# Work order:
A faithful copy of all the data is the goal; omit the pictures.

# Material supplied:
● ● ● ●
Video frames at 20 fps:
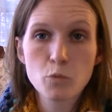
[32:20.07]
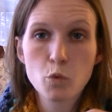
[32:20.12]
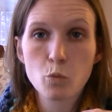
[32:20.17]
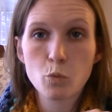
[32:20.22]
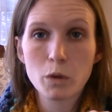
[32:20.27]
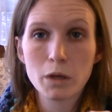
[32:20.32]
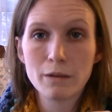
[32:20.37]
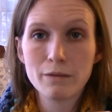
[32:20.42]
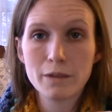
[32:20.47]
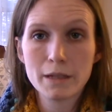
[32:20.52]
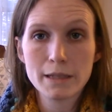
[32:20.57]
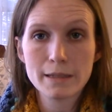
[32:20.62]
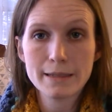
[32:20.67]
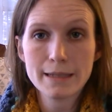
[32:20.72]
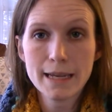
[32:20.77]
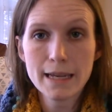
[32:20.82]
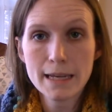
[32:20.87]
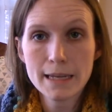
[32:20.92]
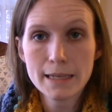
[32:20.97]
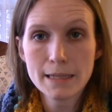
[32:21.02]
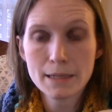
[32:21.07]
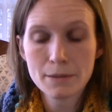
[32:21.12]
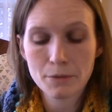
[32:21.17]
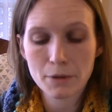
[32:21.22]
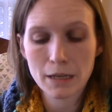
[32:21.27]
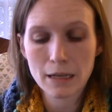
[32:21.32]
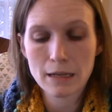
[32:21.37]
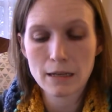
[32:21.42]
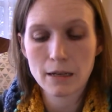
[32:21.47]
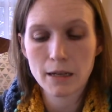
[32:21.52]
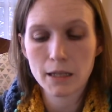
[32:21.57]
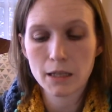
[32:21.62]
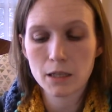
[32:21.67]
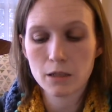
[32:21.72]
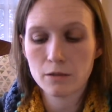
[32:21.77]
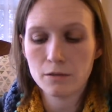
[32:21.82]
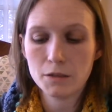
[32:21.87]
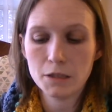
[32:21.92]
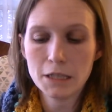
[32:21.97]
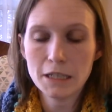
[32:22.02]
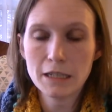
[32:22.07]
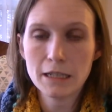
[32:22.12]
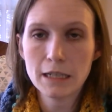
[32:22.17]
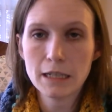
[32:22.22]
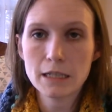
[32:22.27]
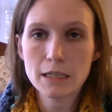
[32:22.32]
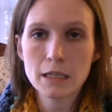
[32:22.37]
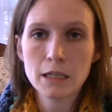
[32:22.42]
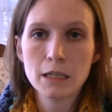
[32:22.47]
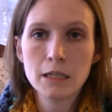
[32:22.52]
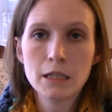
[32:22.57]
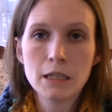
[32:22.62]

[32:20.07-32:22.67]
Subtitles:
one of these days when I can get there for knit night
● ● ● ●
# Answer section:
Video frames at 20 fps:
[32:20.07]
[32:20.12]
[32:20.17]
[32:20.22]
[32:20.27]
[32:20.32]
[32:20.37]
[32:20.42]
[32:20.47]
[32:20.52]
[32:20.57]
[32:20.62]
[32:20.67]
[32:20.72]
[32:20.77]
[32:20.82]
[32:20.87]
[32:20.92]
[32:20.97]
[32:21.02]
[32:21.07]
[32:21.12]
[32:21.17]
[32:21.22]
[32:21.27]
[32:21.32]
[32:21.37]
[32:21.42]
[32:21.47]
[32:21.52]
[32:21.57]
[32:21.62]
[32:21.67]
[32:21.72]
[32:21.77]
[32:21.82]
[32:21.87]
[32:21.92]
[32:21.97]
[32:22.02]
[32:22.07]
[32:22.12]
[32:22.17]
[32:22.22]
[32:22.27]
[32:22.32]
[32:22.37]
[32:22.42]
[32:22.47]
[32:22.52]
[32:22.57]
[32:22.62]

[32:20.07-32:22.67]
Subtitles:
one of these days when I can get there for knit night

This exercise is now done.